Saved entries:
───

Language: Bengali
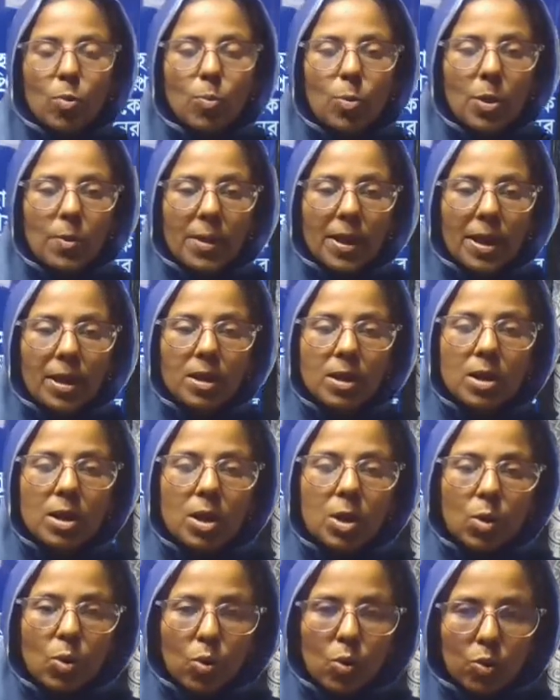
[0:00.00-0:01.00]
প্রেমে
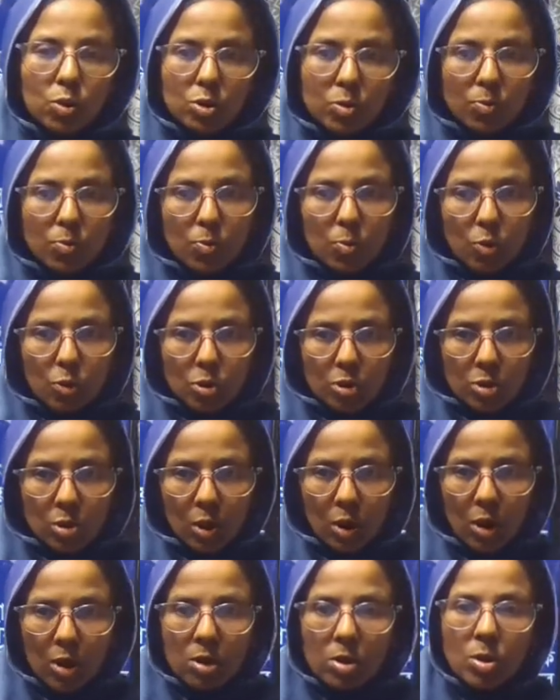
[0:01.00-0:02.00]
উদ্বুদ্ধ
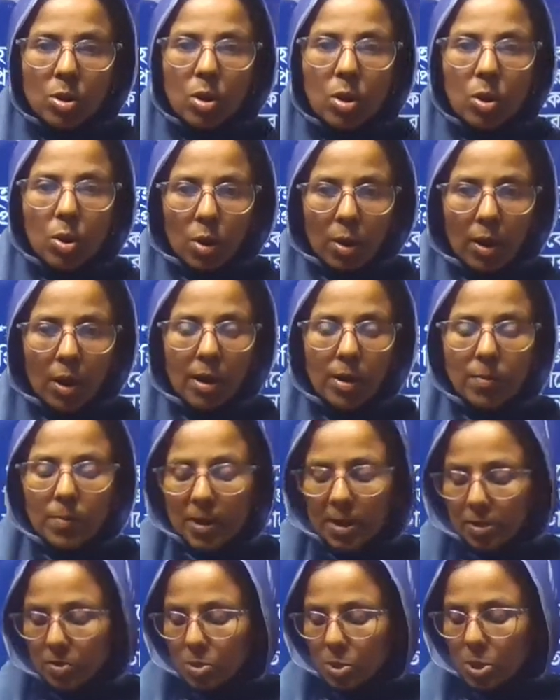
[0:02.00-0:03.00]
করা
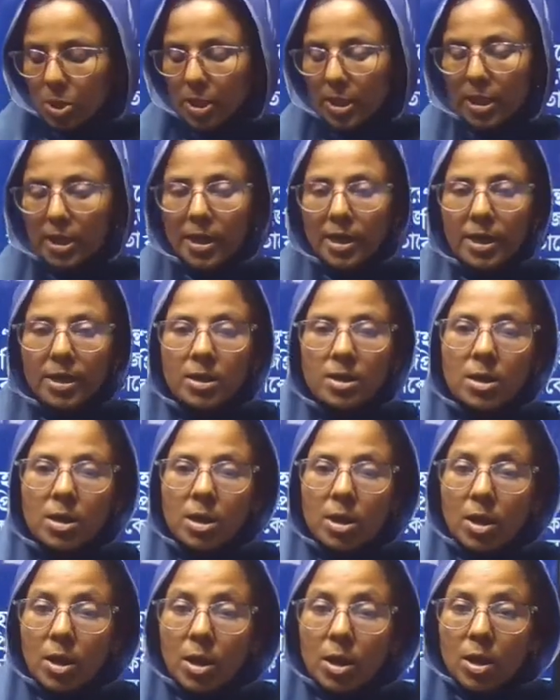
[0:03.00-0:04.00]
মানে হচ্ছে এখানে
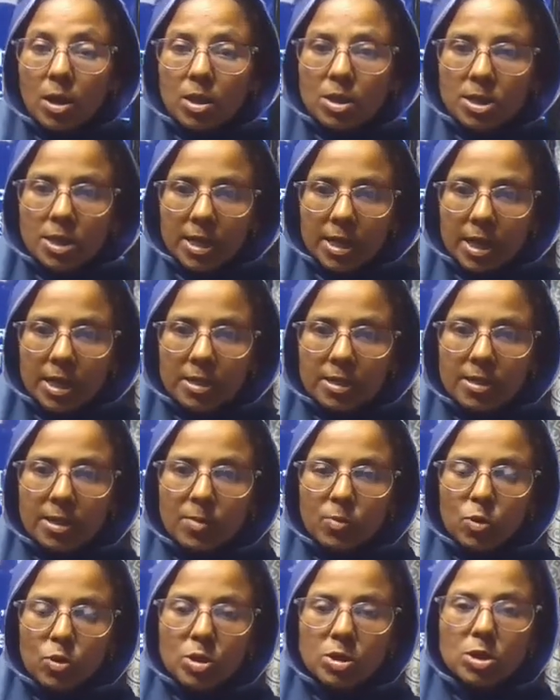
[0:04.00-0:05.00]
শিক্ষার্থীদের
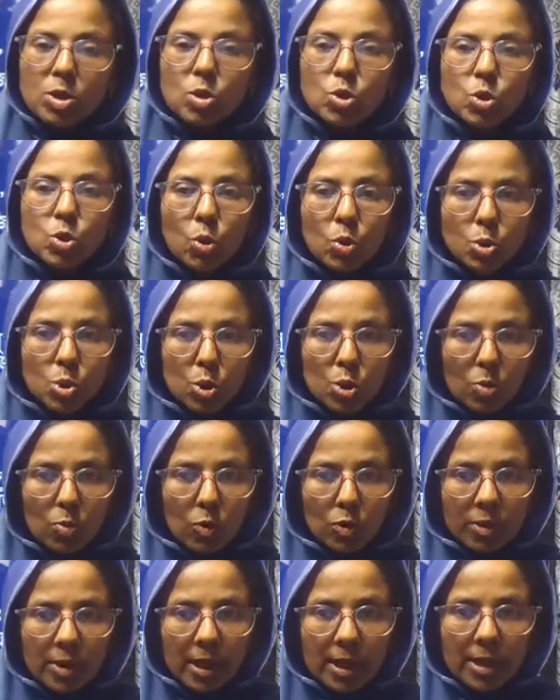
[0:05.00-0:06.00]
মধ্যে যেন
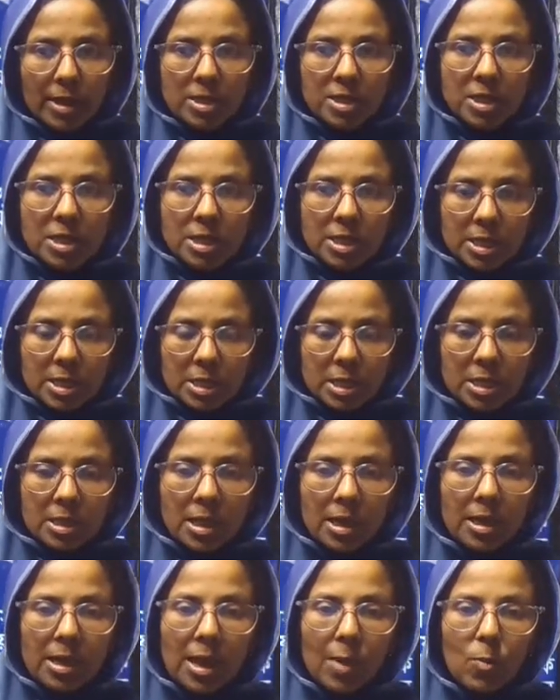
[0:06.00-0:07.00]
সৌজন্যবোধ থাকে শিষ্টাচার
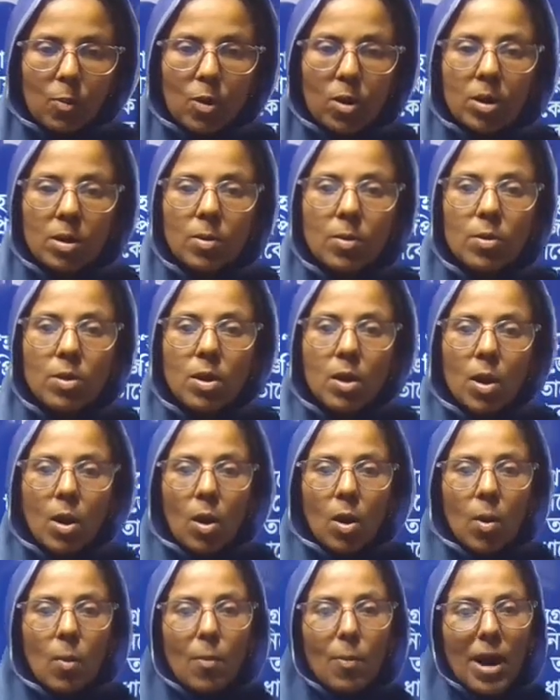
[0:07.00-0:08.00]
থাকে এবং
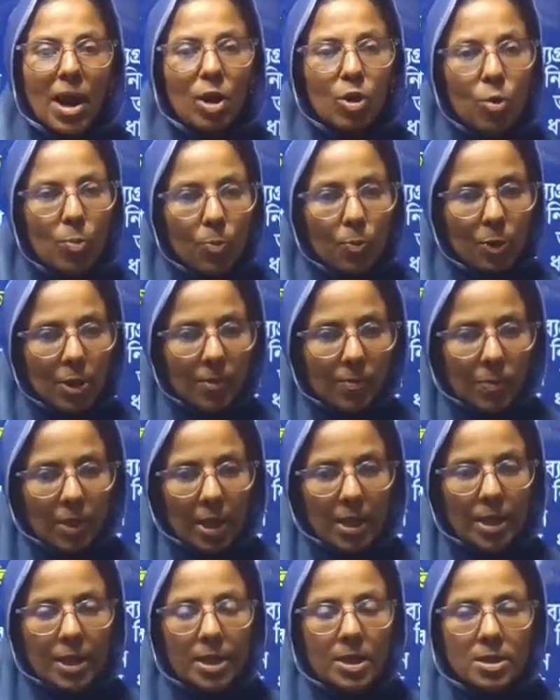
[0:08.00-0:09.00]
মানব প্রেম
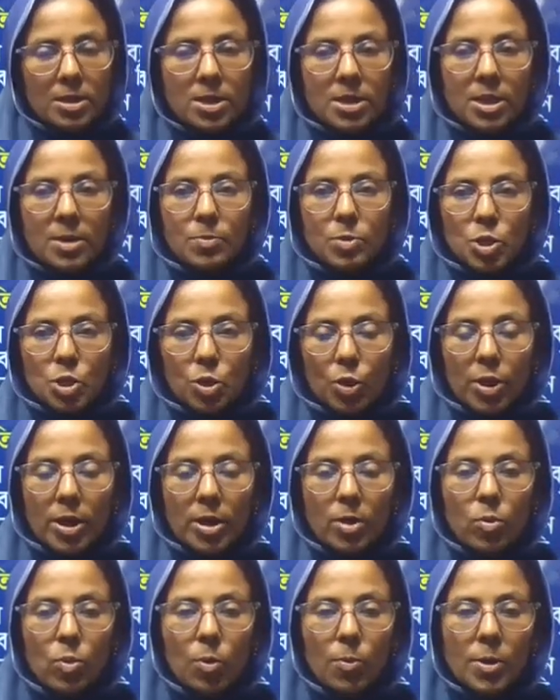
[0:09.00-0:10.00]
থাকে সে বিষয়ে
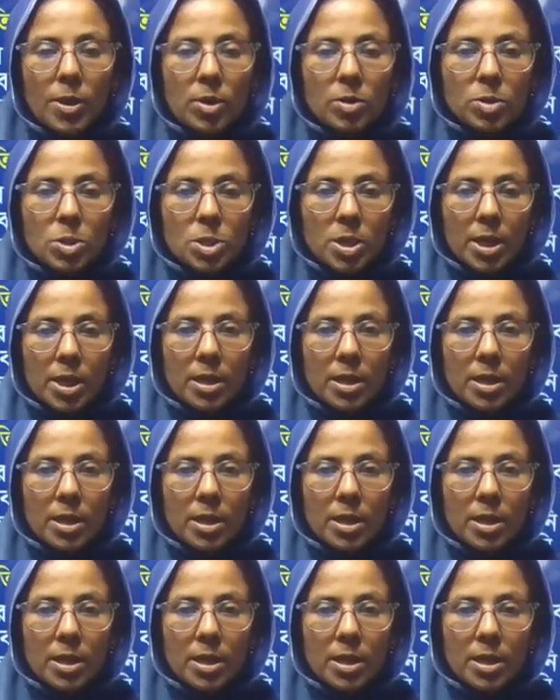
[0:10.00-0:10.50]
কবি হচ্ছে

───

_How to complete this task:_ Beginning with the line that contains "[0:00.00-0:01.00]" and ending with the last line of the entries above, repeat each line exactly, but not the pictures.

_Exercise output:_
[0:00.00-0:01.00]
প্রেমে
[0:01.00-0:02.00]
উদ্বুদ্ধ
[0:02.00-0:03.00]
করা
[0:03.00-0:04.00]
মানে হচ্ছে এখানে
[0:04.00-0:05.00]
শিক্ষার্থীদের
[0:05.00-0:06.00]
মধ্যে যেন
[0:06.00-0:07.00]
সৌজন্যবোধ থাকে শিষ্টাচার
[0:07.00-0:08.00]
থাকে এবং
[0:08.00-0:09.00]
মানব প্রেম
[0:09.00-0:10.00]
থাকে সে বিষয়ে
[0:10.00-0:10.50]
কবি হচ্ছে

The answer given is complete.